First some context, which is code within the Just-in-Time compiler for Cog, the Smalltalk virtual machine for Squeak, Scratch et al that this blog discusses. In the bowels of Cog’s Just-in-Time compiler is code that merges control flow when a jump bytecode jumps to another bytecode. The execution state for the control flow falling though to the target bytecode must be merged with the execution state of the bytecode jumping to that bytecode (or vice verse). Also, a jump instruction generated as part of a jump from some previous bytecode to some target bytecode must be "fixed up" to jump to the first instruction generated for the target bytecode when the JIT gets around to generating the instructions for the target bytecode. That’s not the topic of this post ;-). What is the topic is simplifying the code that does this, because when I wrote it in the first place I made a mistake, writing the code in an ugly manner. Now I want to write the code in a cleaner manner and I want to check that the clean up is always appropriate.
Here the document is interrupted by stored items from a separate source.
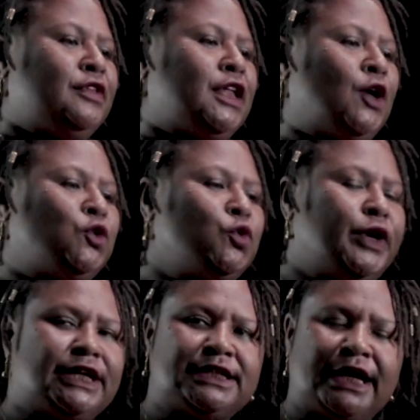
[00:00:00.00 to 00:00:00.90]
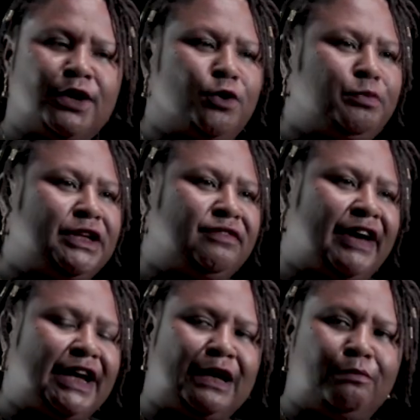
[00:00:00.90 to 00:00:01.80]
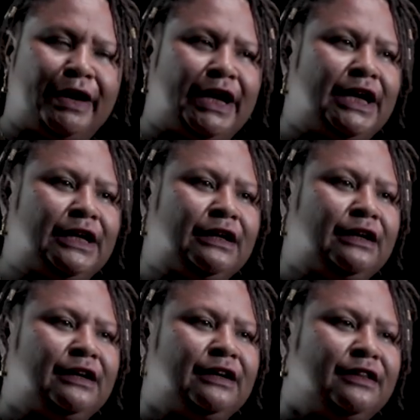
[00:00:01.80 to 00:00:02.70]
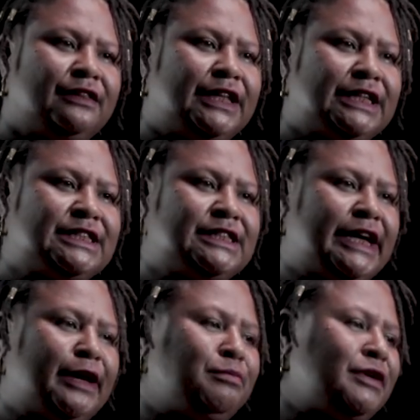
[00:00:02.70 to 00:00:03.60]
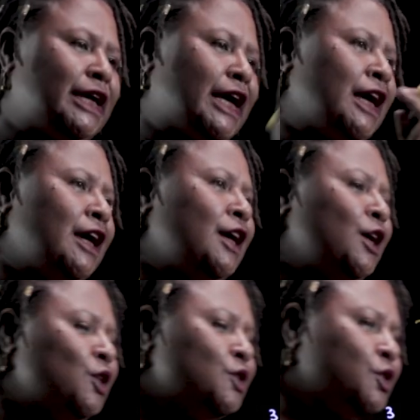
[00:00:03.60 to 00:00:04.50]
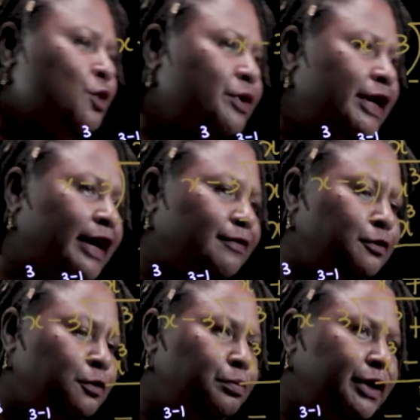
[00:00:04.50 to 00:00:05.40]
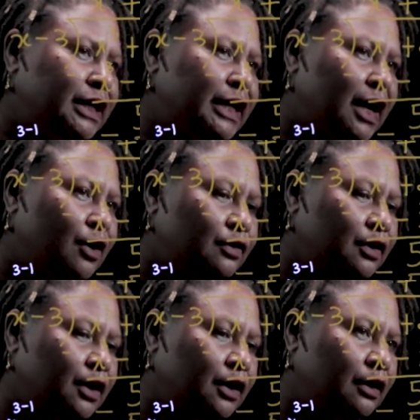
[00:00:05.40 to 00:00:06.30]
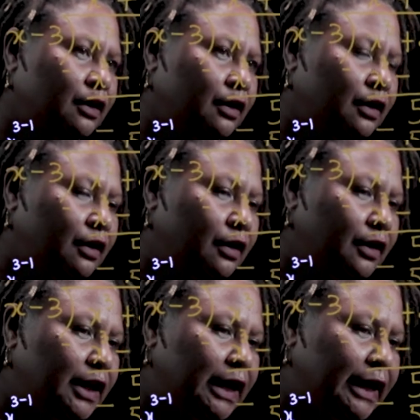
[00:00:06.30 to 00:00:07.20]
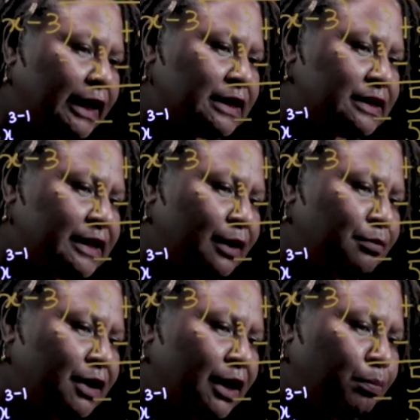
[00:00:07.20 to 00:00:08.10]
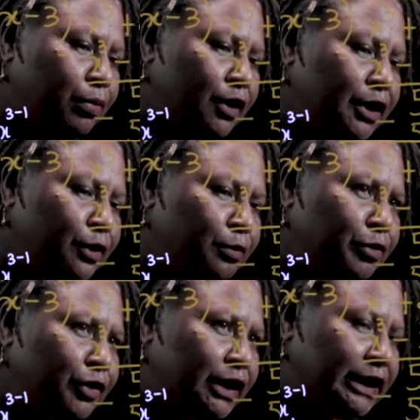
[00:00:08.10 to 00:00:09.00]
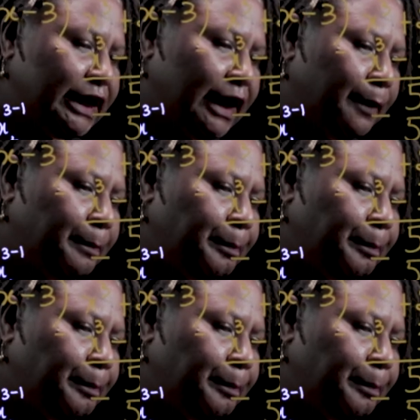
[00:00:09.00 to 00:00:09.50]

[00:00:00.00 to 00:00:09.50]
Now 2x cannot be divided by this term here, so we have to bring down the next term in the polynomial here,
The two methods that are at the heart of the "merge" and the "jump to" operations are ensureFixupAt: and ensureNonMergeFixUpAt:. Typical usage looks like this:
(self fixupAt: nextPC - initialPC) notAFixup ifTrue: "The next instruction is dead. we can skip it." [deadCode := true. self ensureFixupAt: targetBytecodePC - initialPC. self ensureFixupAt: postBranchPC - initialPC] ifFalse: [self deny: deadCode]. "push dummy value below" self assert: (unforwardArg or: [unforwardRcvr]). orNot == branchDescriptor isBranchTrue "orNot is true for ~~" ifFalse: "branchDescriptor is branchFalse" [ fixup := (self ensureNonMergeFixupAt: postBranchPC - initialPC) asUnsignedInteger. self JumpZero: (self ensureNonMergeFixupAt: targetBytecodePC - initialPC) asUnsignedInteger ] ifTrue: [ fixup := (self ensureNonMergeFixupAt: targetBytecodePC - initialPC) asUnsignedInteger. self JumpZero: (self ensureNonMergeFixupAt: postBranchPC - initialPC) asUnsignedInteger ].
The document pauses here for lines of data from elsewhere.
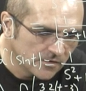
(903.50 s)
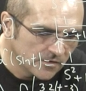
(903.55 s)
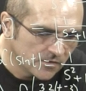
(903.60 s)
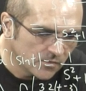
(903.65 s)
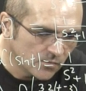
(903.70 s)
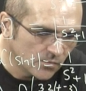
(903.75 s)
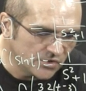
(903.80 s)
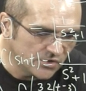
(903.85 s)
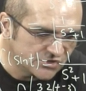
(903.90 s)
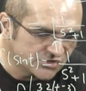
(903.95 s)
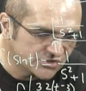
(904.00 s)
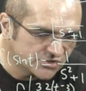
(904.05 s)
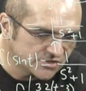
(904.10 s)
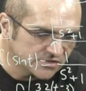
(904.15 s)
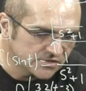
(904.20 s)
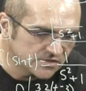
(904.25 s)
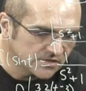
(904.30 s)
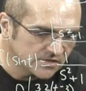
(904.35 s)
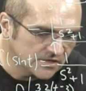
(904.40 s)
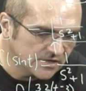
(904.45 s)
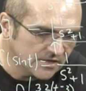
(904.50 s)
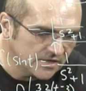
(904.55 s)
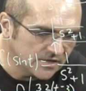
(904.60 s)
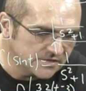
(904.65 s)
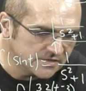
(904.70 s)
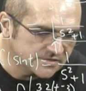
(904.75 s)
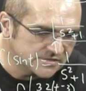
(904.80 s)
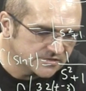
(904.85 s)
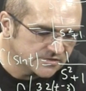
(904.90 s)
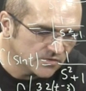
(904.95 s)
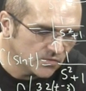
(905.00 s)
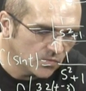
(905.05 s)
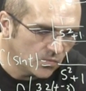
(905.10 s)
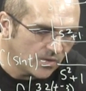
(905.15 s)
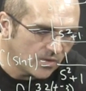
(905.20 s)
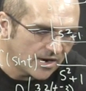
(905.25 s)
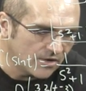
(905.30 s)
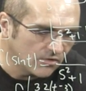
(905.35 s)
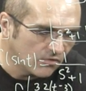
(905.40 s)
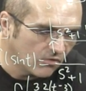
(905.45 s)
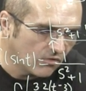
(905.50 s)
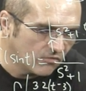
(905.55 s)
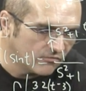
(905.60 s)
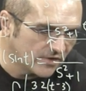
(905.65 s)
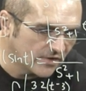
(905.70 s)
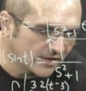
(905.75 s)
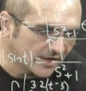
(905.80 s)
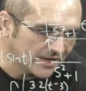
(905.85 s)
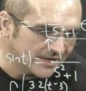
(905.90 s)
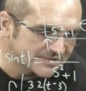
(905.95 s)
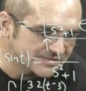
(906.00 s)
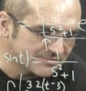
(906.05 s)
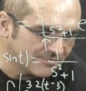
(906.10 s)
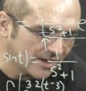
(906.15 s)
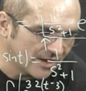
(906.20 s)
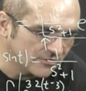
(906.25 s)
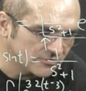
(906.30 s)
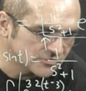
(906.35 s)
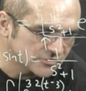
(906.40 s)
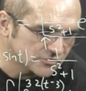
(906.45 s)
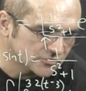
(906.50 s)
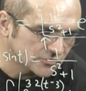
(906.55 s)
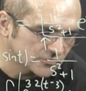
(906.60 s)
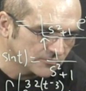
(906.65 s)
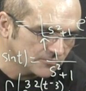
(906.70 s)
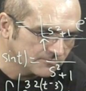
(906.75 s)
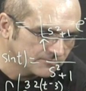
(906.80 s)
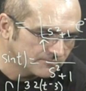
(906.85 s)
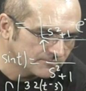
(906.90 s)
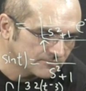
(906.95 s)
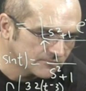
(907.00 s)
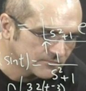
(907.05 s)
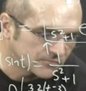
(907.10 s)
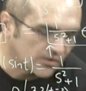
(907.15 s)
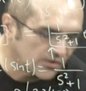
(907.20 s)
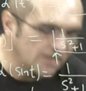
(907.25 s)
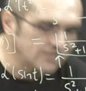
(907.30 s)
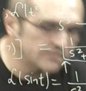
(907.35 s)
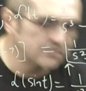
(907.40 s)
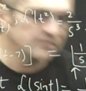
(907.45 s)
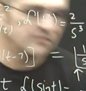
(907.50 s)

which is 1 over s minus 2, right?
The bug you can see is that all calls to the routines first subtract initialPC from the bytecode PC to get to the index of the fixup for that pc. That’s ugly. I’d like to move the "- initialPC" sends into ensureFixupAt: and ensureNonMergeFixupAt:. But I’d like to know if all calls on the two methods involve "- initialPC" before I make this change. One simple way to do this is to scan the bytecode of the relevant methods. For this I can use Smalltalk’s InstructionStream, which is used for all sorts of things including the debugger. [An aside to non-Smalltalkers; one of the powerful things about Smalltalk is that the system is not merely a compiler for Smalltalk source; it’s a live object space, and the code exists as CompiledMethod objects in the system that one can look at directly].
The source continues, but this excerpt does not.